HAVING smaller populations may allow countries to attain a more sustainable recovery from Covid-19, according to experts from the Asian Development Bank (ADB).

In an Asian Development Blog, Honorary Senior Research Fellow Jane O’Sullivan and Advisor and Chief of Knowledge Advisory Services Center Susann Roth said slowing population growth can lead to better quality of lives not only for young people but also seniors.

If there are fewer babies born, countries can ensure that they are taken cared of through proper nutrition and education while seniors can extend their years of productivity, allowing them to continue providing for themselves and their families.

“It’s time to stop worrying about ‘getting old before getting rich.’ A lower proportion of working-age people will not impede getting rich, because it strengthens rather than shrinks the work force. More consistent and better employment will allow households to save for retirement,” O’Sullivan and Roth said.

“Better health care means more people will choose and be able to work past 65, without it needing to be legislated. Easing pressures on housing and natural resources will improve community resilience,” they added.

O’Sullivan and Roth said increasing populations is costly for economies. They said for every 1- percent annual increase in population growth rate, governments need to spend 7 percent of GDP to address the needs of these citizens.

This means spending for additional houses, roads, hospitals, schools, power stations, sewage works and other durable items, which are needed for them to be able to enjoy the same or higher level of lifestyle of people currently in the population.

If countries will spend less on these, O’Sullivan and Roth said, they can spend more for better health and education services. This will also allow governments to spend more for pensions.

The authors said spending more for pensions of seniors will also be likened to an economic stimulus that provides a much-needed boost for consumption and economic growth.

“Good care at both ends of life should be part of the social contract between generations, provided proudly, not with miserly lamentations,”  O’Sullivan and Roth said.

“Now is the time for them to roll out universal pension coverage and invest in preventive health care and better living conditions to allow for healthy aging.
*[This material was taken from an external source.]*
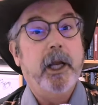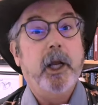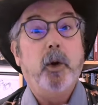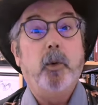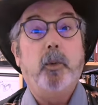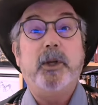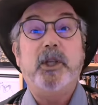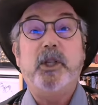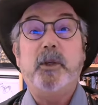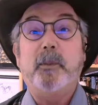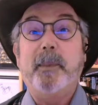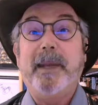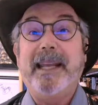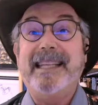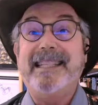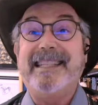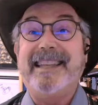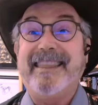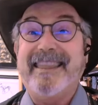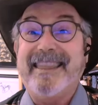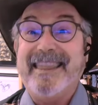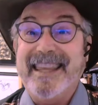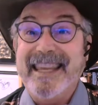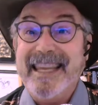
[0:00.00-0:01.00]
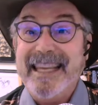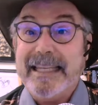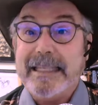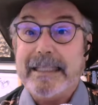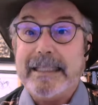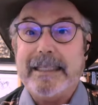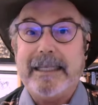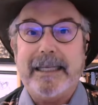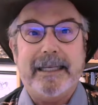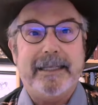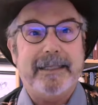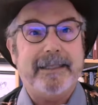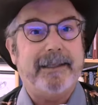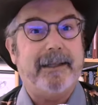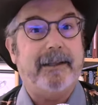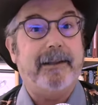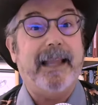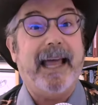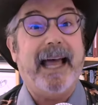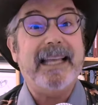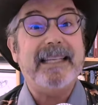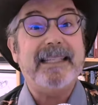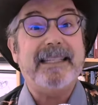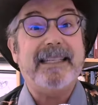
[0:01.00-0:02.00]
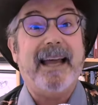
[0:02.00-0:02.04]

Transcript: which means this is the last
This spending will create industries around products and services for older people and boost local economies, helping to make the expanding program affordable,” they also said.

Contraceptive use

Meanwhile, in the Philippines, telemedicine support platforms are helping more women get access to modern contraceptives amid the pandemic.

In a statement, Bayer Philippines said it’s “Ask Mara” chatbot on Facebook is one such platform that has expanded its features to include access to teleconsultation services.

The Facebook chatbot can now also help one locate nearby Mercury Drug, Watsons, Southstar and Rose Pharmacy drugstores, or get more information soon on topics like androgen excess and endometriosis.

“Mara is really your go-to-girl for relevant health choices and now she makes it easier for us to access our partner experts,” said Marie Michelle Dado, a Fellow of the Philippine Obstetrical and Gynecological Society.

“In this pandemic where it can be difficult to get in touch with doctors and find options for contraceptive and reproductive health, these new features help take some of the worry out of women and let us focus on ourselves, on work and our family,” she added.

The Commission on Population and Development (Popcom) has also set up hotlines for remote medical consultations and door-to-door delivery of birth control supplies.

Popcom earlier said family planning services in government-run reproductive health clinics saw the reduction of over 50 percent due to mobility restrictions.